I have a bit of a condiment problem. When I see influencers do fridge reveals and the like, I am always FLOORED at how clean and new all the contents look…and how much room there is for everything since, unlike me, their shelves aren’t primarily made up of half-used jars of 30 different hot sauces, curry pastes, antipasti, mayo and mustard.

But I really do find that having condiments on hand that last months (if not, years) on end is the easiest way to level up my cooking. Which was certainly the case when I recently discovered Canaan’s caper-tomato tapenade. They carry it at our local farm stand on Martha’s Vineyard and the first time we used it was as a slathering for fresh cod over a bed of potatoes, Kalamata olives, and kale. It blew us away.

Unlike the fate of the rest of my jars, we were compelled to use the entire thing in two meals. I couldn’t wait to get my hands on more, but in the meantime, I thought I could try my hand at recreating the condiment with its two central ingredients: capers and sundried tomatoes. You simply puree them together with a little added brine and olive oil. The end result was a dead ringer, though I probably will still buy Canaan when I can.

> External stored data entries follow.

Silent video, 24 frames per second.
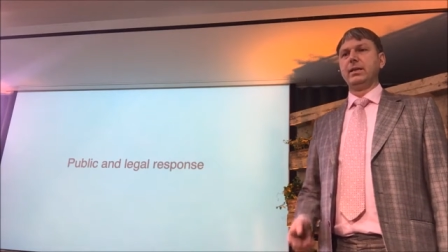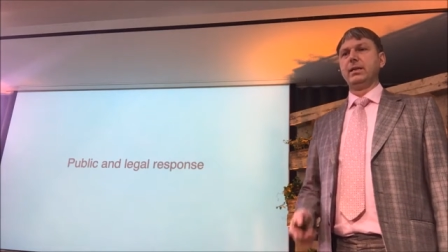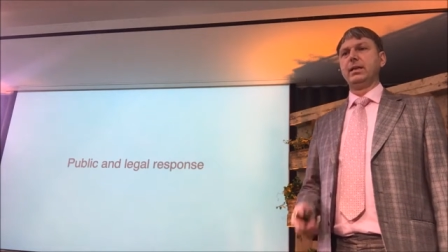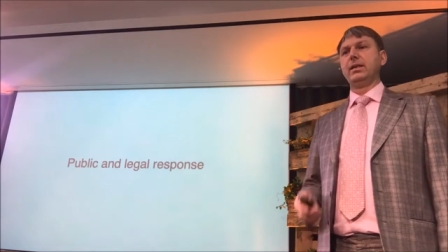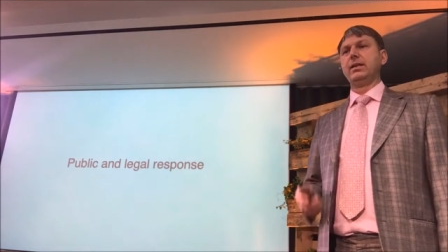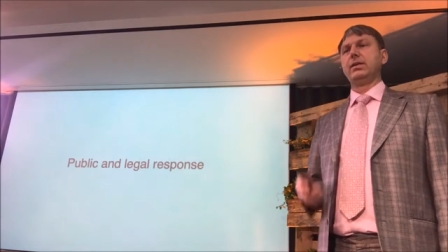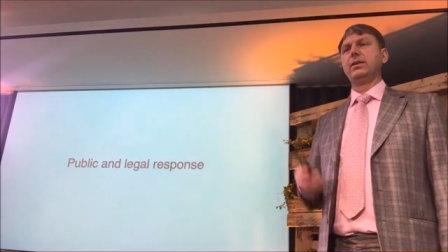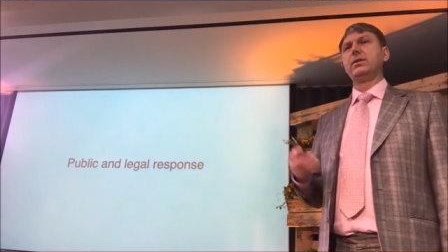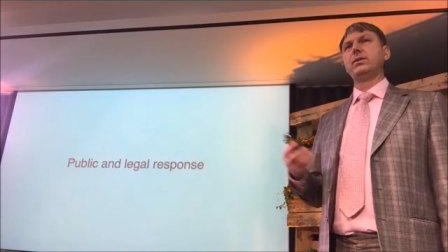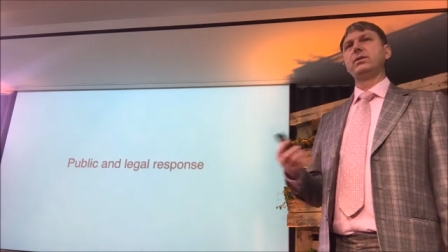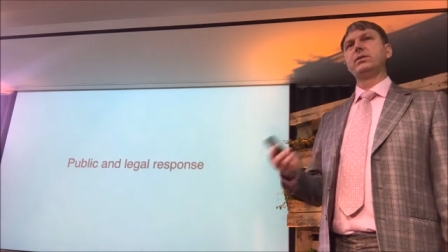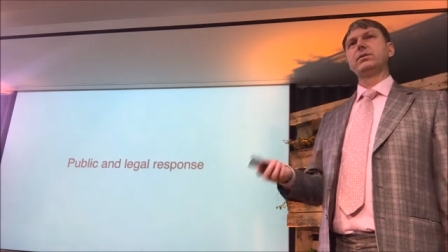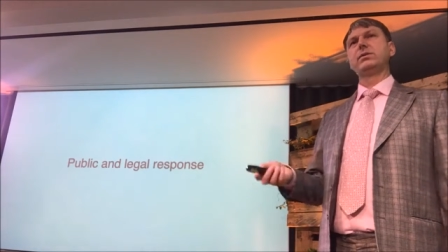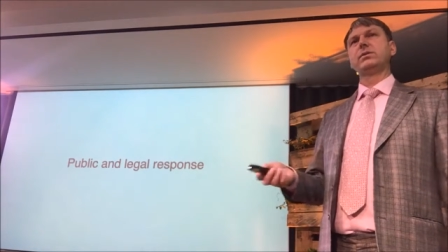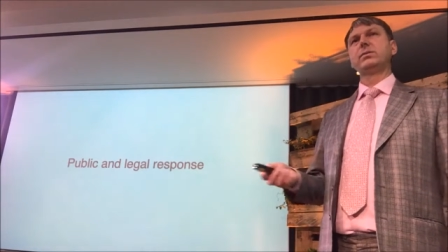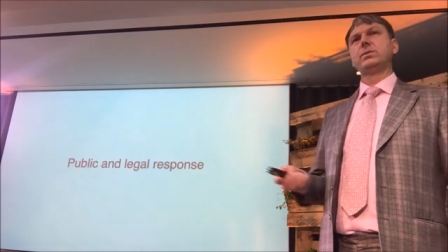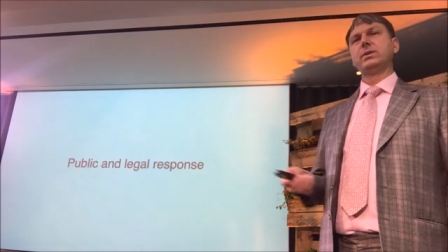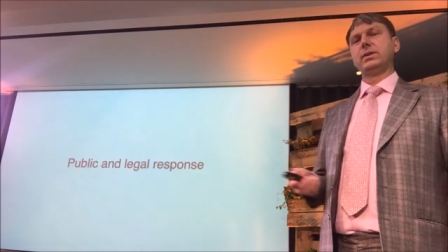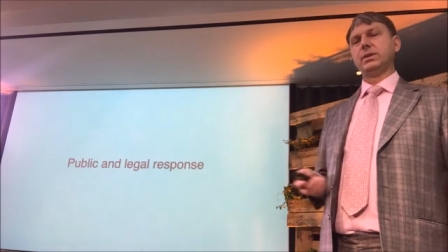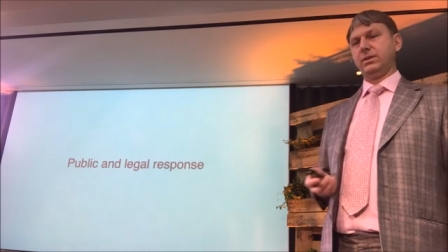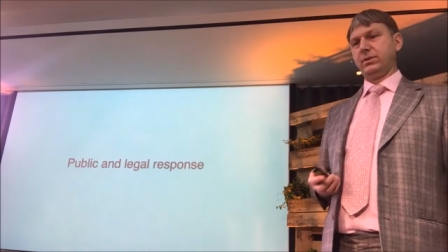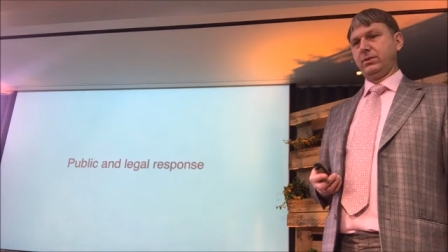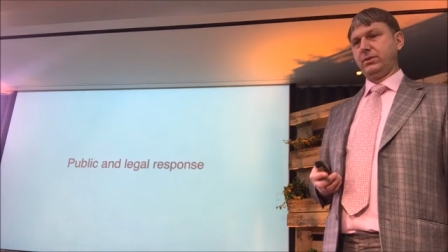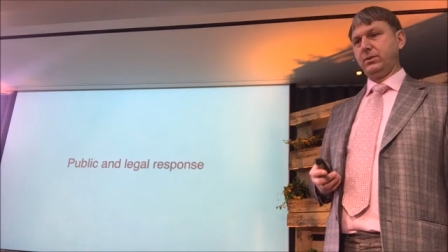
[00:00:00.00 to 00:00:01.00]
I also
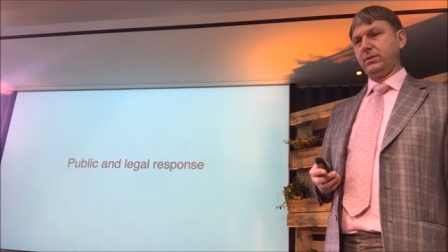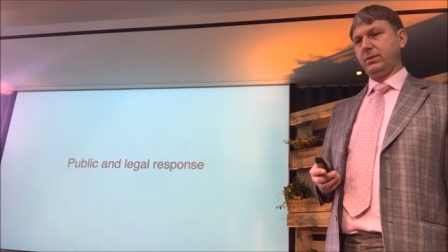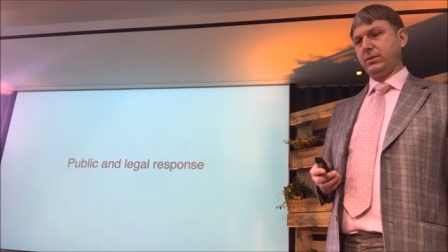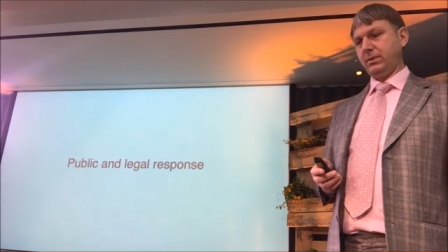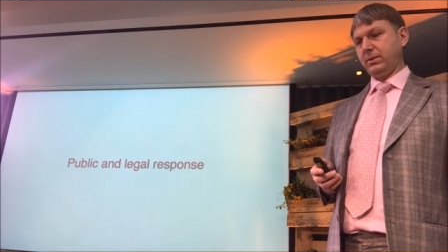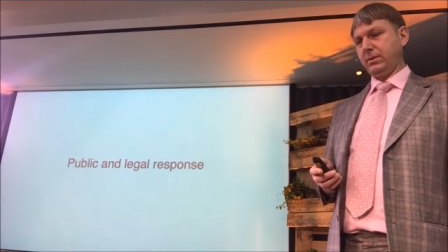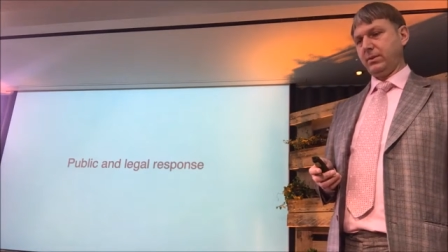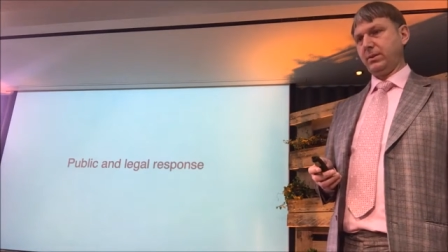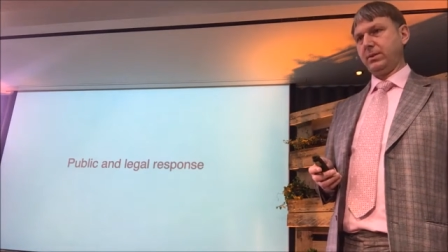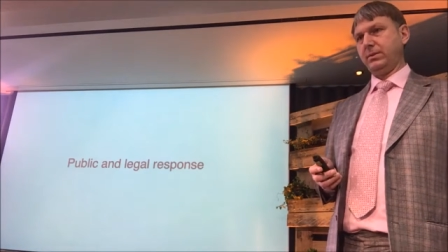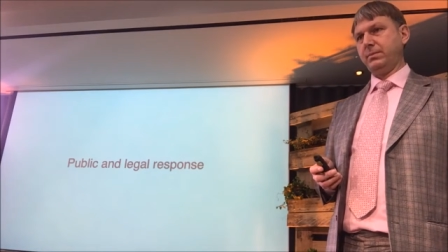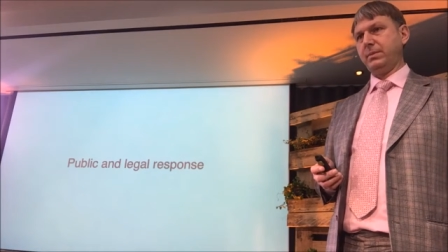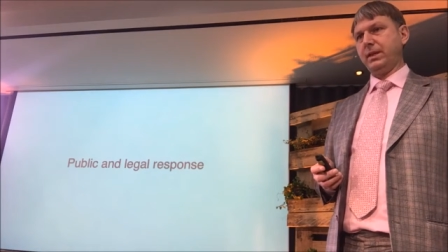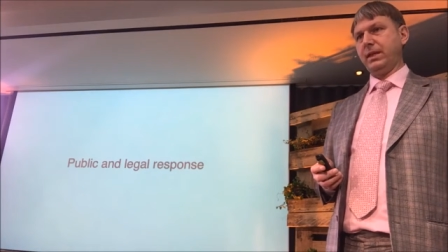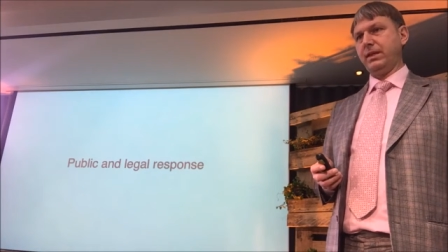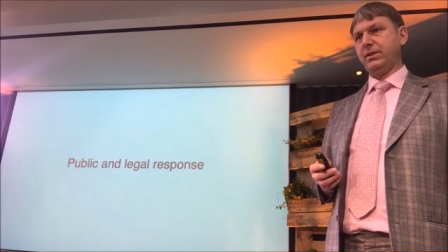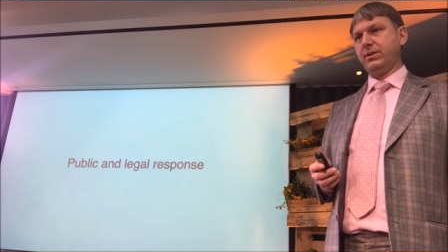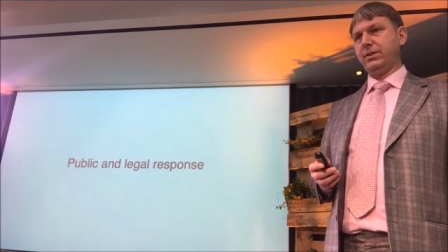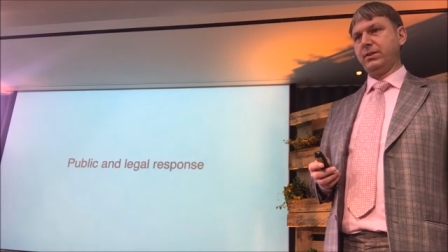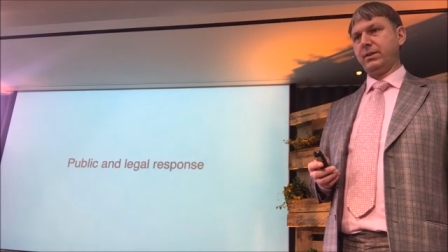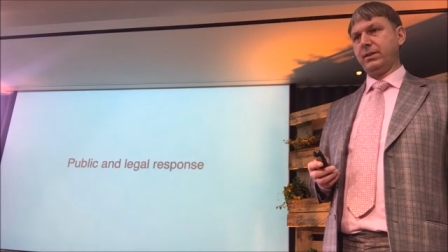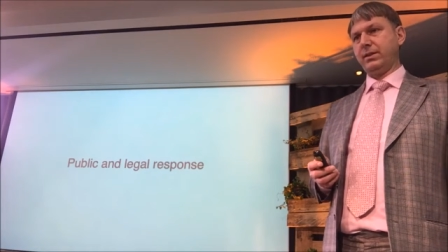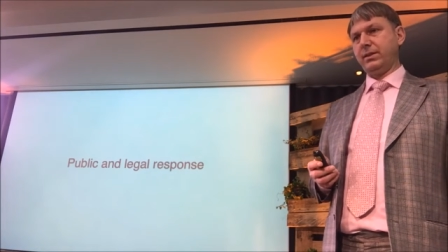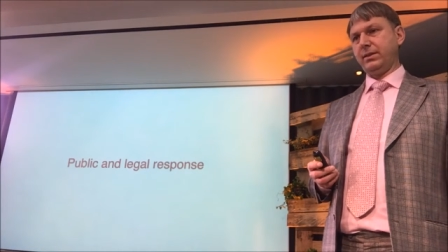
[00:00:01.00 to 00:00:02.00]
want to
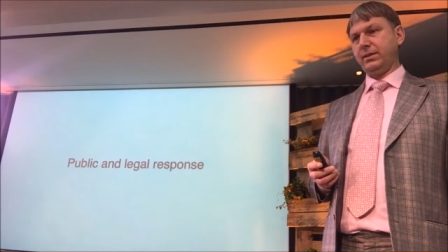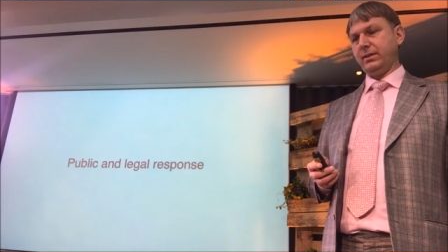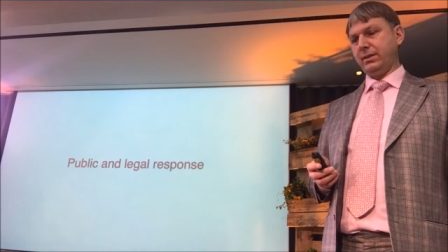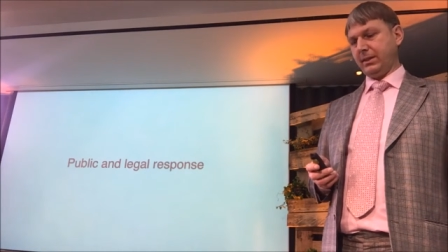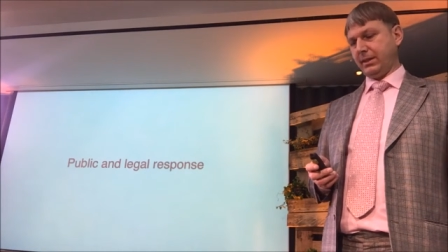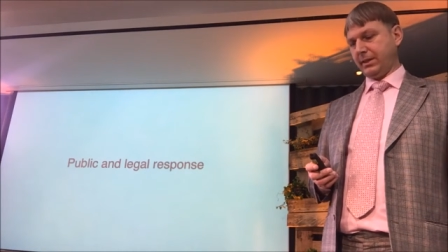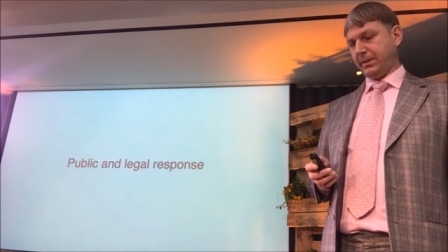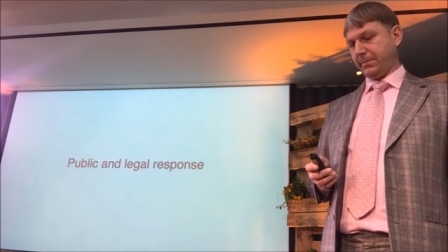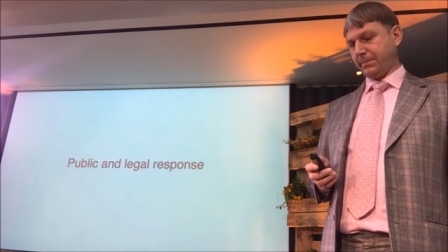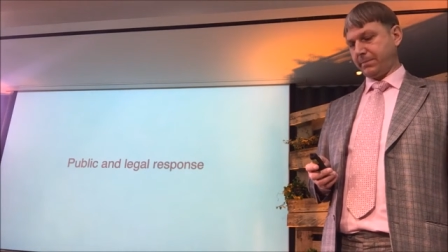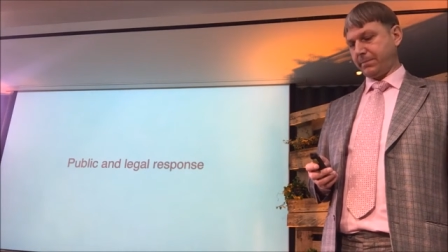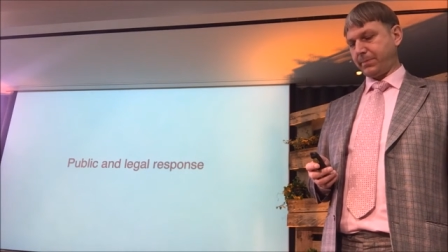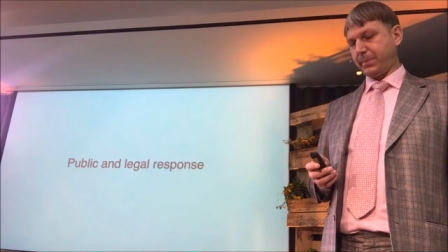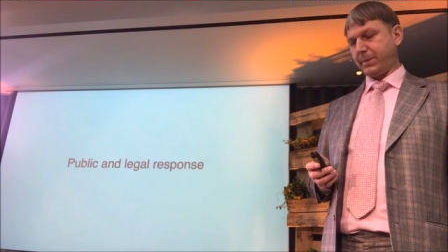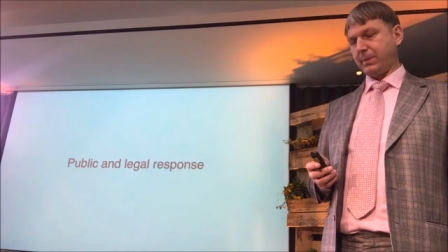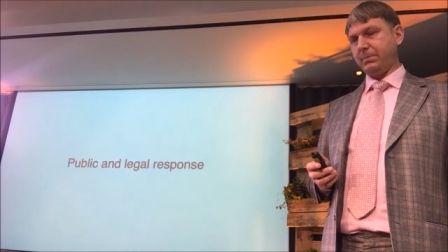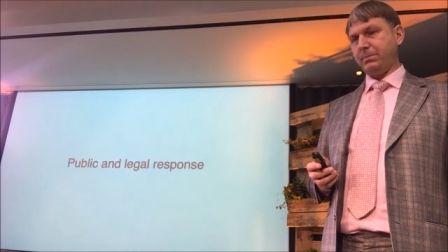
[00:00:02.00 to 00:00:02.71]
mention the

Even with the from-scratch tomato-caper tapenade, this sheet pan meal is still only 6 main ingredients. I cut the potatoes small so that they roast quicker and don’t need too much of a head start from the kale, olives and fish.

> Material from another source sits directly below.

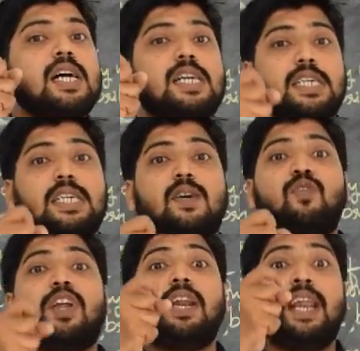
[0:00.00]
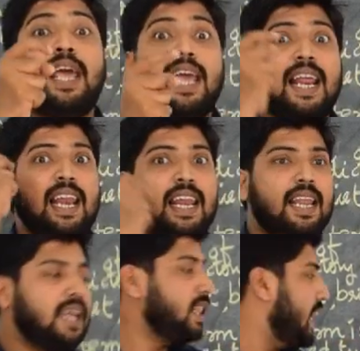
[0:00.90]
curved
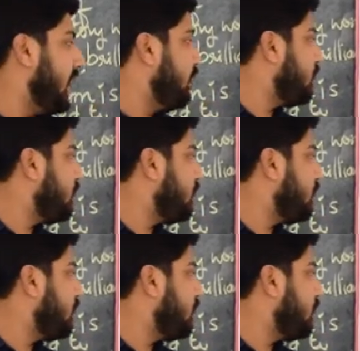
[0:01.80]
nail. That is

I did baked halibut in this version, but you can easily use any medium thickness fish: hake, cod, haddock, salmon, etc. The tapenade creates a gorgeous color and briny punch. If you didn’t care about your meal being paleo, you could even sprinkle some breadcrumbs on the top for a lovely crunch.

As for the vegetables, feel free to add halved cherry tomatoes, green beans, or swap the kale for chard. Like any sheet pan meal, this one is infinitely variable.

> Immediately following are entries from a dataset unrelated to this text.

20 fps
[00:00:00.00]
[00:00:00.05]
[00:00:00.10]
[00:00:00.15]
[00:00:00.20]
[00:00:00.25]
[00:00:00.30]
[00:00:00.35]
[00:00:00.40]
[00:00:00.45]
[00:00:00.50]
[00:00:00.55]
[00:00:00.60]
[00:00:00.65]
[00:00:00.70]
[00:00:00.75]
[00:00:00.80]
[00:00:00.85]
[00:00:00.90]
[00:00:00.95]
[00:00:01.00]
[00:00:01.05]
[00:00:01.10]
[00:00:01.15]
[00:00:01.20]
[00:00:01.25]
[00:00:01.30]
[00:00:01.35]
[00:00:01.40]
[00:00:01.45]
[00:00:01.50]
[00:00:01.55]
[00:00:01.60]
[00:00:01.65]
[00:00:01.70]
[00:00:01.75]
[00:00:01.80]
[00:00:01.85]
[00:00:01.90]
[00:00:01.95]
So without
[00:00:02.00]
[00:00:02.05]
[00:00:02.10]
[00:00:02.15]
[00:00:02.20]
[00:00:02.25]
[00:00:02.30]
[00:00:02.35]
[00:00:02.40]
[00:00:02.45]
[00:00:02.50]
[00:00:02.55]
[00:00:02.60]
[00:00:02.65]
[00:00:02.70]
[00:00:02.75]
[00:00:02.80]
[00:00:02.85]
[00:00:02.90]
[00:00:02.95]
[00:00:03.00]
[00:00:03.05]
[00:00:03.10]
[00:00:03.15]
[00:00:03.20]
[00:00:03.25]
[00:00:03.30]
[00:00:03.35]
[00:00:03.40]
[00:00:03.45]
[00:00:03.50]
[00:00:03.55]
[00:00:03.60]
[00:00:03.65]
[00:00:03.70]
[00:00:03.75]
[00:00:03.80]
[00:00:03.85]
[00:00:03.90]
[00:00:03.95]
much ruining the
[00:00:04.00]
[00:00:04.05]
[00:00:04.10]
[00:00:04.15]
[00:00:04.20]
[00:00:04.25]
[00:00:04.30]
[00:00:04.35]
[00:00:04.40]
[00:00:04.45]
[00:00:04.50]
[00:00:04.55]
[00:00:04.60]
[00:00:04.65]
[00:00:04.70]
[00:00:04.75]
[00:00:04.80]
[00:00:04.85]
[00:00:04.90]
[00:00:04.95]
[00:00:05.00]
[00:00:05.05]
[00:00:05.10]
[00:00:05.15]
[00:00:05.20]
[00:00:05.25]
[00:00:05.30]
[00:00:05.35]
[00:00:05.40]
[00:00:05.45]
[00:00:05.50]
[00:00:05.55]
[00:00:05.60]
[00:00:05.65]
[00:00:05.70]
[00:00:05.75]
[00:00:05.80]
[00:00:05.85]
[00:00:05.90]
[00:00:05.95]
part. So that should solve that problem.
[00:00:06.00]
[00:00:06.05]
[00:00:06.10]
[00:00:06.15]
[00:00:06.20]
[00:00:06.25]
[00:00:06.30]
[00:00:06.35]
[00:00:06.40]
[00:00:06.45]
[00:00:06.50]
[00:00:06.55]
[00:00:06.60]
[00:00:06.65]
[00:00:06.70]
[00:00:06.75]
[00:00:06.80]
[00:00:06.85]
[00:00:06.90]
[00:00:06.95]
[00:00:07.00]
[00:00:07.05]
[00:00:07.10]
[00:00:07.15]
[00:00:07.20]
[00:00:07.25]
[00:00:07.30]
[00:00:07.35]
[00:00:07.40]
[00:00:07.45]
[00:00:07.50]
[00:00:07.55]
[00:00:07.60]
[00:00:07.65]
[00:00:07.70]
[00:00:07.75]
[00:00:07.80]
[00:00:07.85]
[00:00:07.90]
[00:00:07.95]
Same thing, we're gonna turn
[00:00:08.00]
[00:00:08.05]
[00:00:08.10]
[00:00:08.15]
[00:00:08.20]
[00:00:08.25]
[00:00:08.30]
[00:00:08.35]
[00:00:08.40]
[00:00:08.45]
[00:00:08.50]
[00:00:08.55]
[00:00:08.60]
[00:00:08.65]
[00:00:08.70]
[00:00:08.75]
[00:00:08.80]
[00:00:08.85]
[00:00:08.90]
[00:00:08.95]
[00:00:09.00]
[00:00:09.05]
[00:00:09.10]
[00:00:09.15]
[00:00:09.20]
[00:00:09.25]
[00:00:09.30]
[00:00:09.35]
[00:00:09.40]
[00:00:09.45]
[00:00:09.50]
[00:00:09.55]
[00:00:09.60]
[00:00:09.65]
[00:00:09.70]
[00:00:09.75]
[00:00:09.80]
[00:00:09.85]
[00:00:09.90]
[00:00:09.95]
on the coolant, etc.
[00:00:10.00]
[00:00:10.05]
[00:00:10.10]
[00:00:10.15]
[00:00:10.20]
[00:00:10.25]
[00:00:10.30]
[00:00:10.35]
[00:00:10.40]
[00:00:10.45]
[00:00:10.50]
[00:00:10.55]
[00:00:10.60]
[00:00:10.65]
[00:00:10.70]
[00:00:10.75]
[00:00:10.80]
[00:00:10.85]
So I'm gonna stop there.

This recipe is gluten-free, paleo, low FODMAP and can be AIP-friendly if you swap the potatoes for parsnips (or one of the aforementioned veggies) and omit the tomatoes from the tapenade.

Read on for this easy weeknight baked halibut recipe. And click here for more of my sheet pan favorites!

With health and hedonism,



Baked Halibut with Caper-Tomato Tapenade, Olives, Potatoes and Kale

This roasted halibut recipe is so easy thanks to the sheet pan method. Simply roast the potatoes while making the sauce, then arrange the fish on top and return to the oven. It’s easily variable with other vegetables: try swapping zucchini for the potatoes if you’re low carb. If you’re not low FODMAP, I highly recommend adding a sliced leek! If you are, make sure to look for sundried tomatoes that are not marinated in garlic.
Prep Time 5 minutes
Cook Time 25 minutes


  • 1 pound potatoes cut into ½ inch cubes
  • Olive oil
  • Sea salt
  • 3 ounces capers drained
  • 6 sundried tomatoes
  • 1 cup Kalamata olives
  • 1 bunch kale roughly chopped
  • 1 pound halibut or other semi-firm white fish fillets cod, haddock, hake


  • Preheat the oven to 425 degrees F.
  • On a parchment-lined baking sheet, toss the potatoes with 2 tablespoons of olive oil and ½ teaspoon salt. Arrange in an even layer and roast in the oven for 15 minutes, or starting to brown.
  • Meanwhile, in a small food processor combine the capers, sundried tomatoes, and ¼ cup olive oil. Puree until smooth.
  • Remove the potatoes from the oven and add the olives, kale and 2 tablespoons caper-tomato tapenade. Toss until fully coated and arrange in an even layer. Place the fish fillets on top of the vegetable mixture. Season lightly with salt and slather with the remaining tapenade.
  • Return the pan to the oven and bake for about 10 minutes, depending on the thickness of your fish, until it is fork tender. Serve immediately.